Strongswan IPSec only VPN Tutorial (XAuth/PSK)

[iCynik]

In this tutorial I'll be presenting to you step-by-step instructions on how to setup Strongswan 5.2.1 on your Raspberry Pi, using PSK/XAUTH (no certificate). At this point, I'm able to connect both iOS and Android Devices successfully, however I am having issues with the connection for Android, where I can establish a VPN connection, do a Google search, but cannot load a specific web-page (If anyone in the audience has any suggestions, please type it out below). The methods that I've taken to set up Strongswan requires modifying the sources.list file to include the jessie distro. This is tricky because jessie is in 'Testing' phase, so there's a chance that you might come across unstable packages when you do apt-get update later on. I'd advise you to back up your Raspberry Pi before you proceed so that you can return to your back up in case things go awry.

To start, do the following:

1. Edit /etc/apt/sources.list and add the following below

Code: Select all

deb http://mirrordirector.raspbian.org/raspbian/ jessie main contrib non-free rpi

Save and exit (CTRL-X, Y, Enter)

2. Then apt-get update. At his point, it may ask you to restart a variety of services that are already installed on your Pi.

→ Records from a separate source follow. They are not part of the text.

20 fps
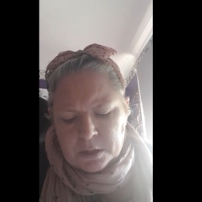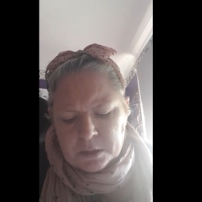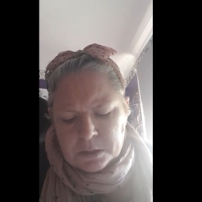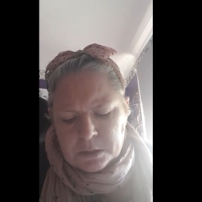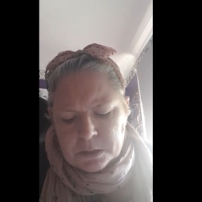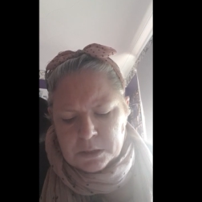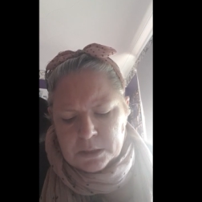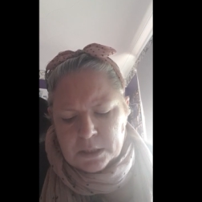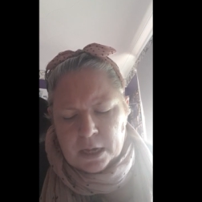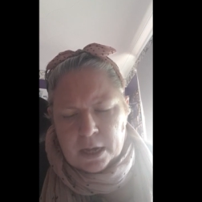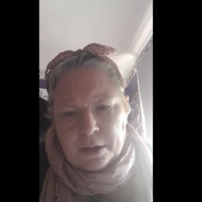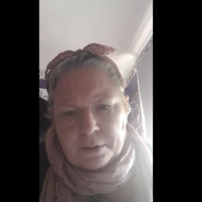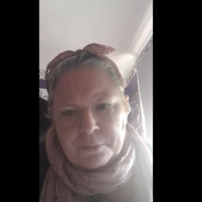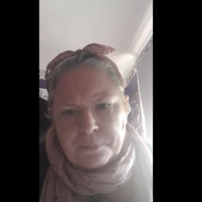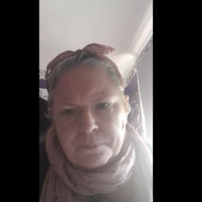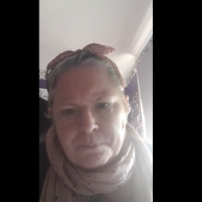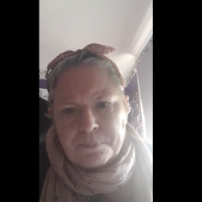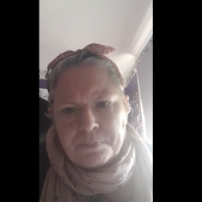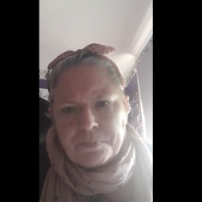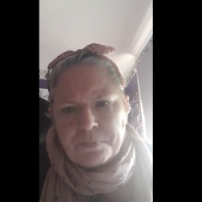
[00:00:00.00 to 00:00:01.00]
So,
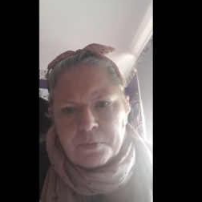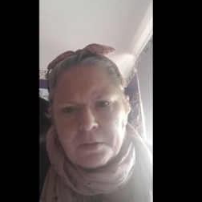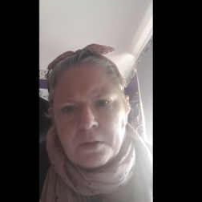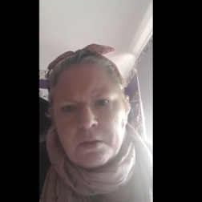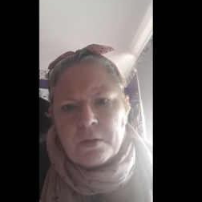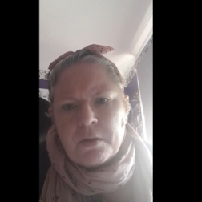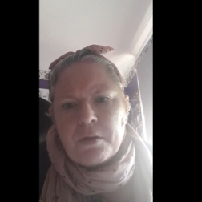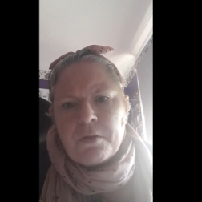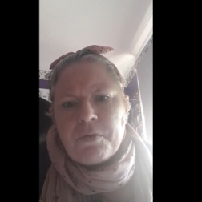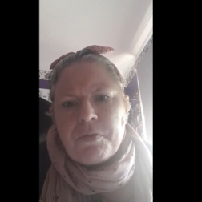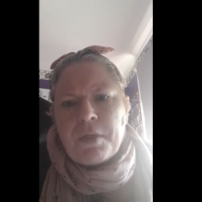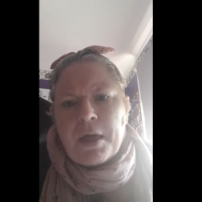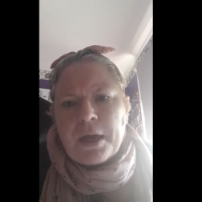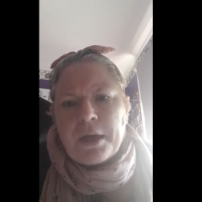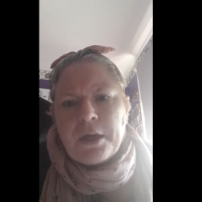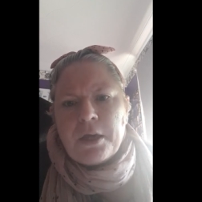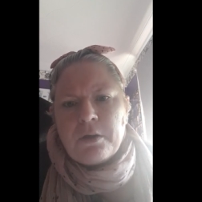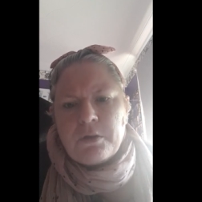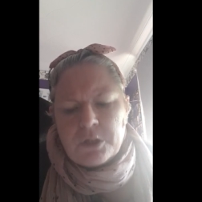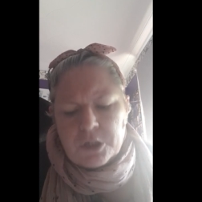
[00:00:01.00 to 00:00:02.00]

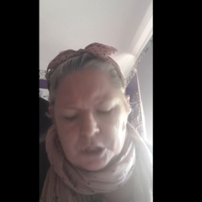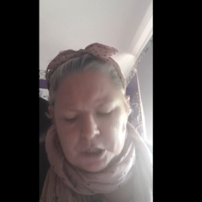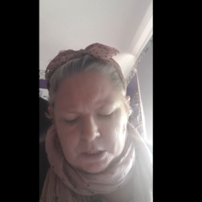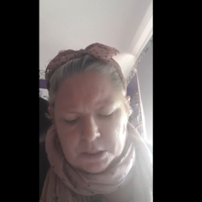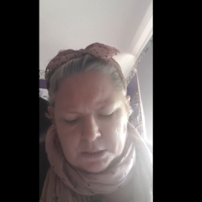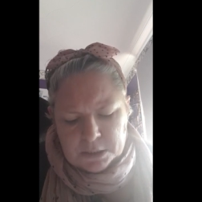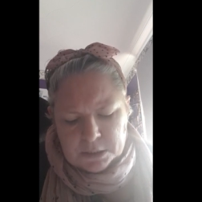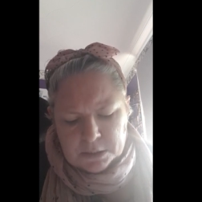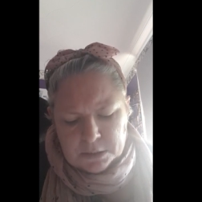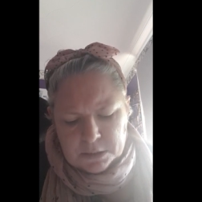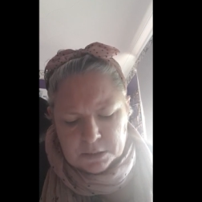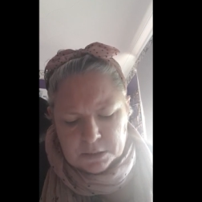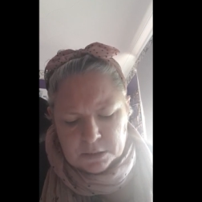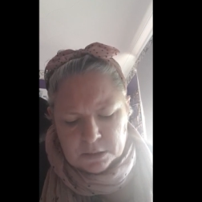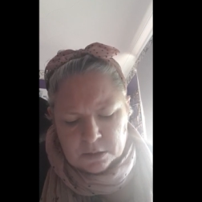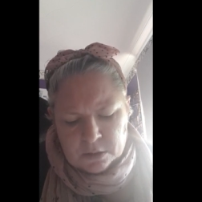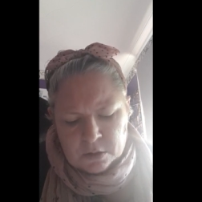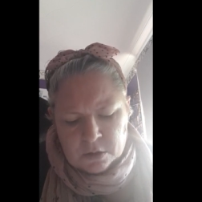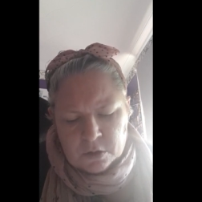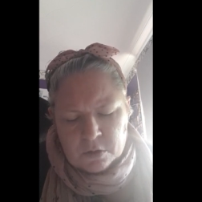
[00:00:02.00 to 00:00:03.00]
thank you, Jesus,
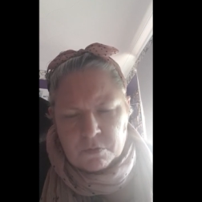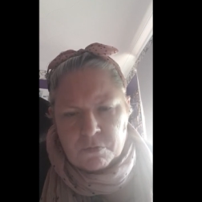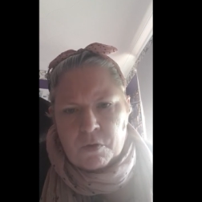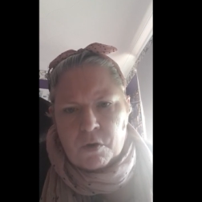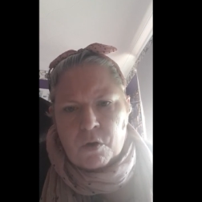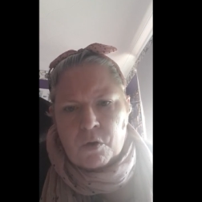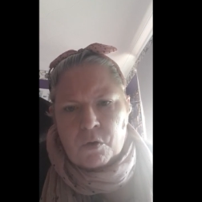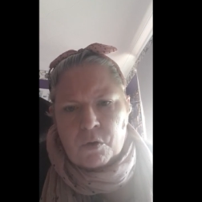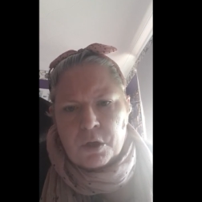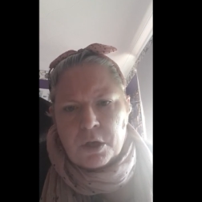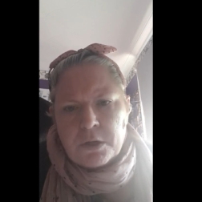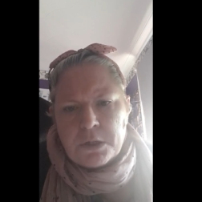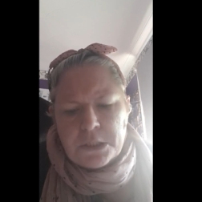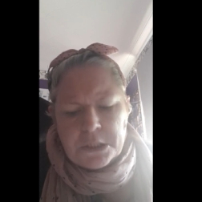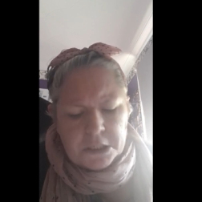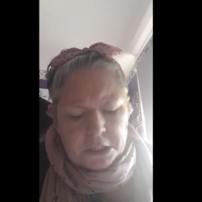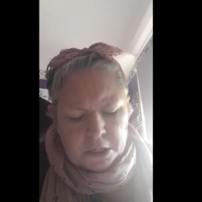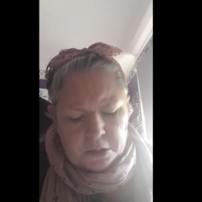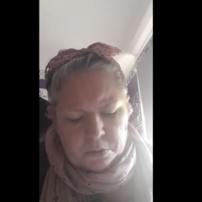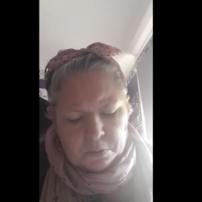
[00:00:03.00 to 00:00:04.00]
for all you
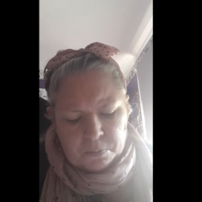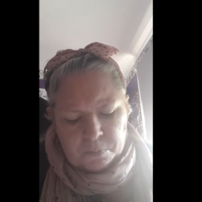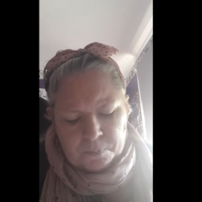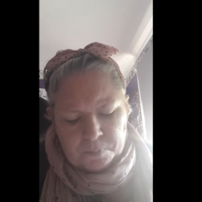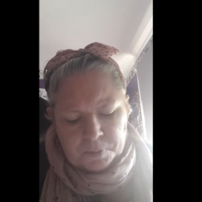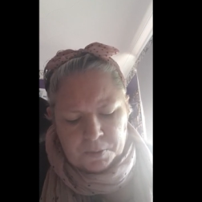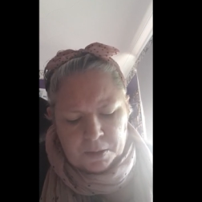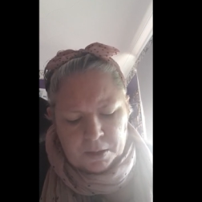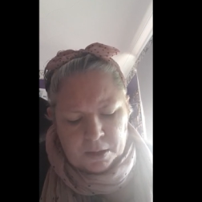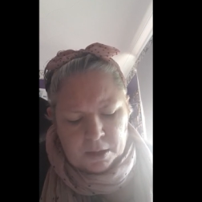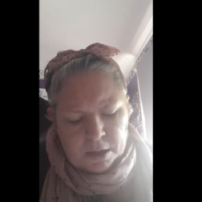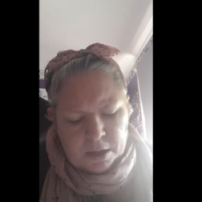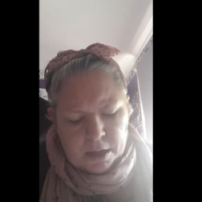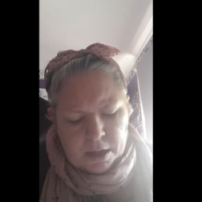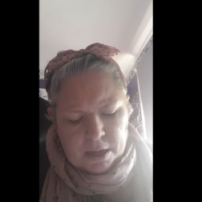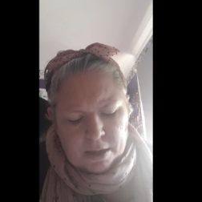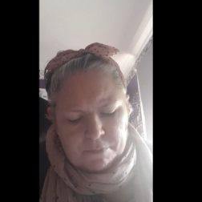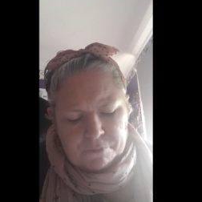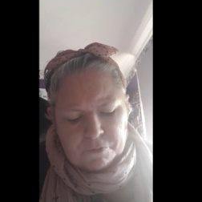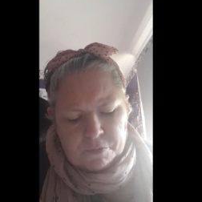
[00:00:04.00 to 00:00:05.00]
do
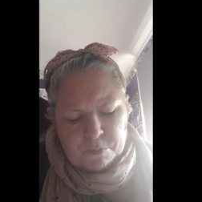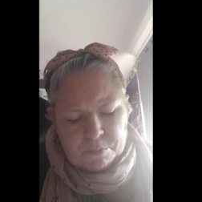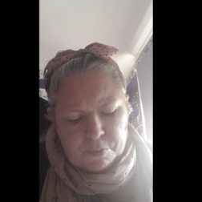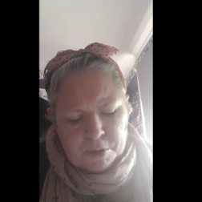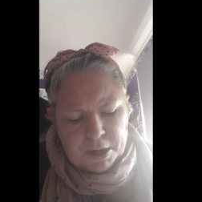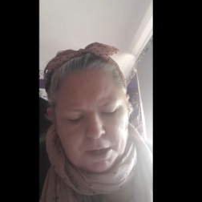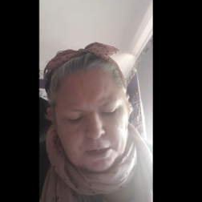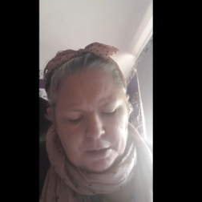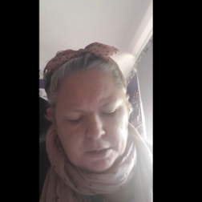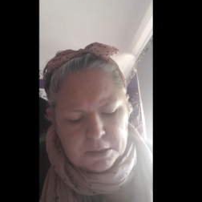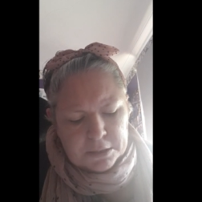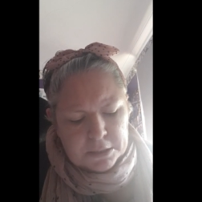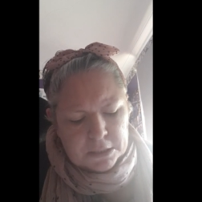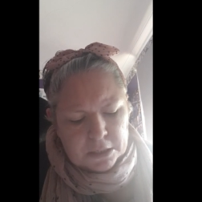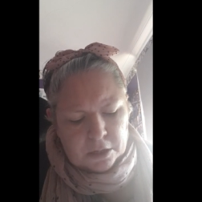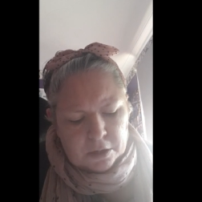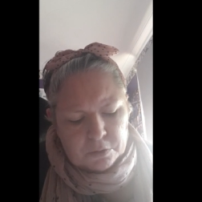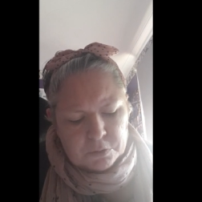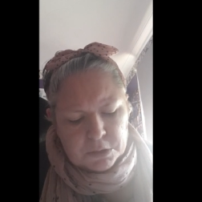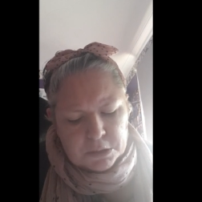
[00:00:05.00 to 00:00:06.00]
and for bringing us
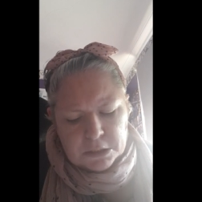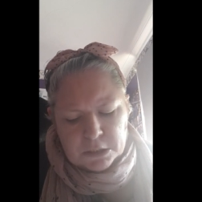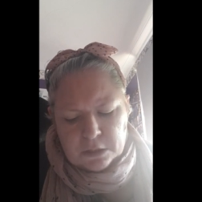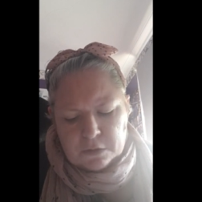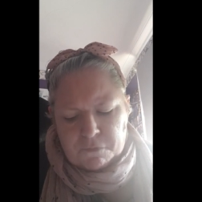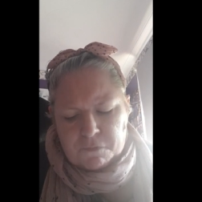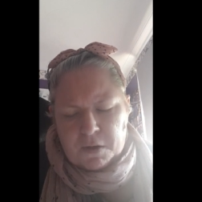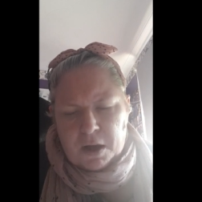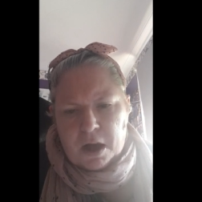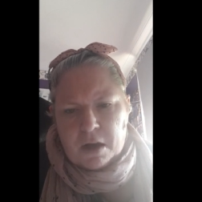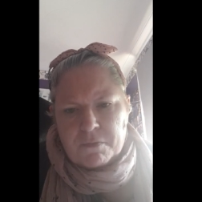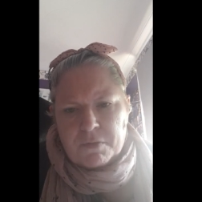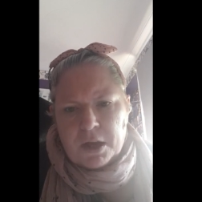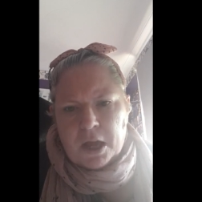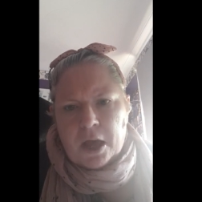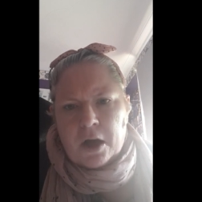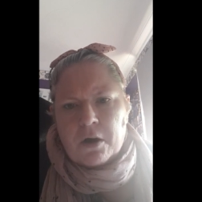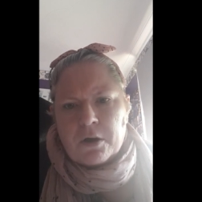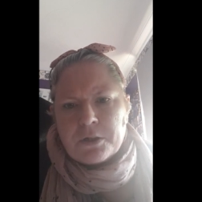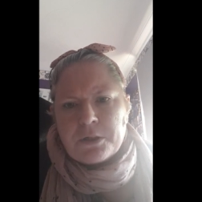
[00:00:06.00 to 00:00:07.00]
closer to Father
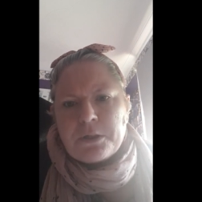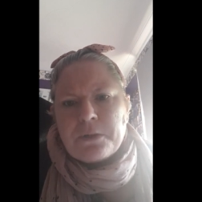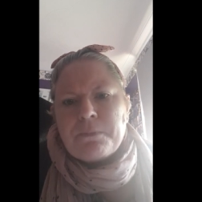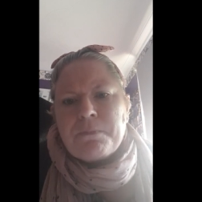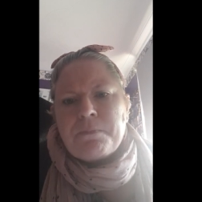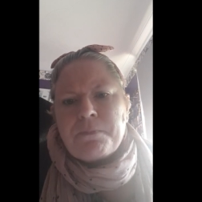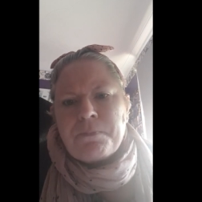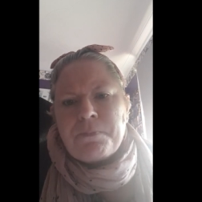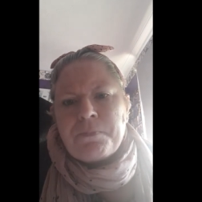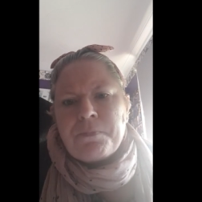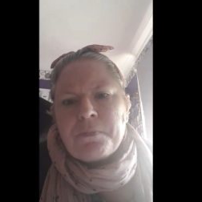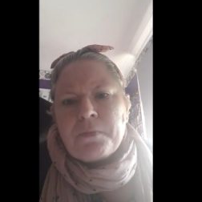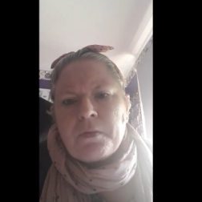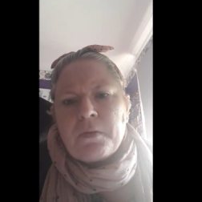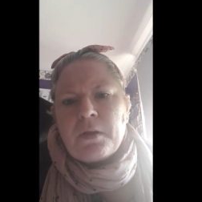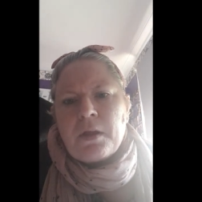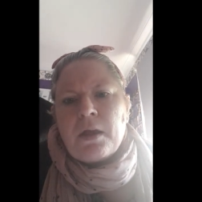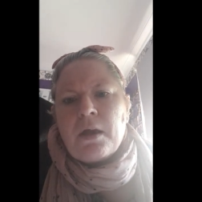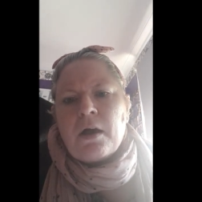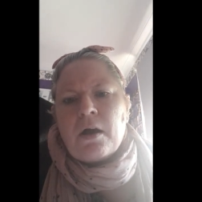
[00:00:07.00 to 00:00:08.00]
God.
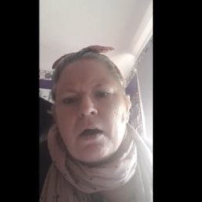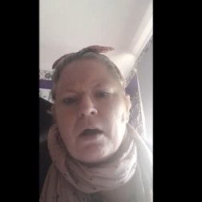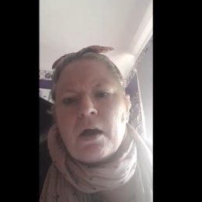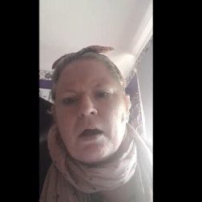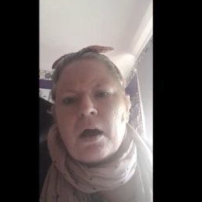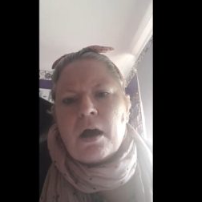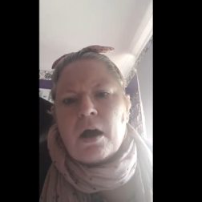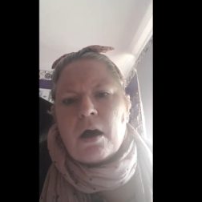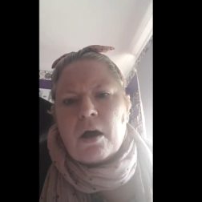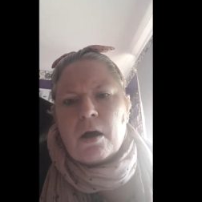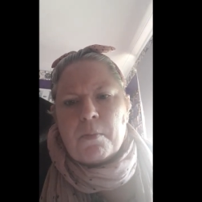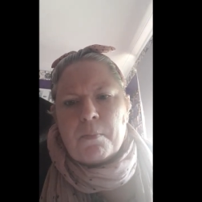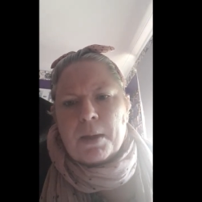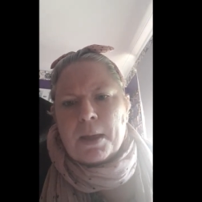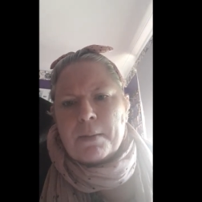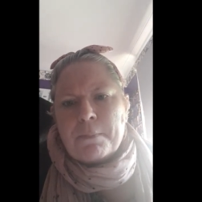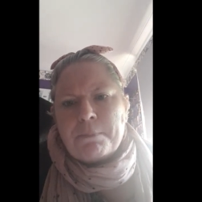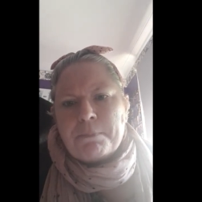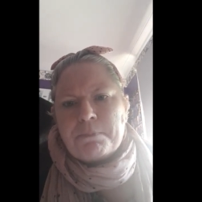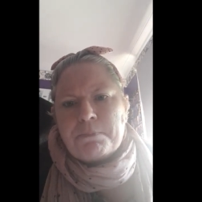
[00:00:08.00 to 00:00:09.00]

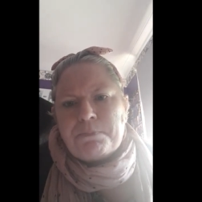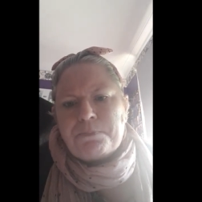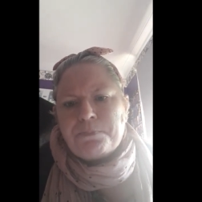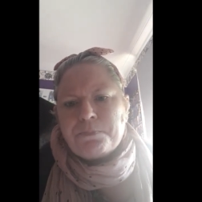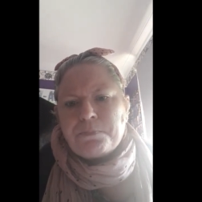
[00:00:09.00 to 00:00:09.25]
Amen.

In that case, select the option to restart services without prompting you, because it's going to restart a lot of services.

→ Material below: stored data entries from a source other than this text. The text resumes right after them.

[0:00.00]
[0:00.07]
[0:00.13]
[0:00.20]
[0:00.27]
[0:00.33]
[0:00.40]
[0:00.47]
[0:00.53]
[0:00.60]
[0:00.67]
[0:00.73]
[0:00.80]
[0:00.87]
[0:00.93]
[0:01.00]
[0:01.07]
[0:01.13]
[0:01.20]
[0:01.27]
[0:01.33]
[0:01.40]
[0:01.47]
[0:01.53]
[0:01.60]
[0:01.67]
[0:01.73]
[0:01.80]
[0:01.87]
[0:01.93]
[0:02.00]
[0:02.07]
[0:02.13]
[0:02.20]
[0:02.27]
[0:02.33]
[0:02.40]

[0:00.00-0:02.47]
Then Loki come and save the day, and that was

3. When it's done, install strongswan 5.2.1 with the following:

Code: Select all

apt-get install -t jessie strongswan

and an additional package called libcharon-extra-plugins

Code: Select all

apt-get install -t jessie libcharon-extra-plugins

5. Edit /etc/ipsec.conf and add the following:

Code: Select all

config setup
    cachecrls=yes
    uniqueids=yes

conn ios
    keyexchange=ikev1
    authby=xauthpsk
    xauth=server
    left=%defaultroute
    leftsubnet=0.0.0.0/0
    leftfirewall=yes
    right=%any
    rightsubnet=10.0.0.0/24
    rightsourceip=10.0.0.2/24
    rightdns=4.2.2.1
    auto=add

*NOTE on uniqueids, which pertains to ipsec.secrets - you can leave it as 'yes' if you want multiple devices to be able to connect simultaneously with different usernames, otherwise one device that is already connected will disconnect so that the other device can connect, or change it 'no' or 'never' if you want all devices to be able to connect simultaneously with one username.

Save and exit

6. Edit /etc/ipsec.secrets and add the following at the end of the file

Code: Select all

YOUR MACHINES IP ADDRESS %any : PSK "YOUR PRE-SHARED KEY HERE"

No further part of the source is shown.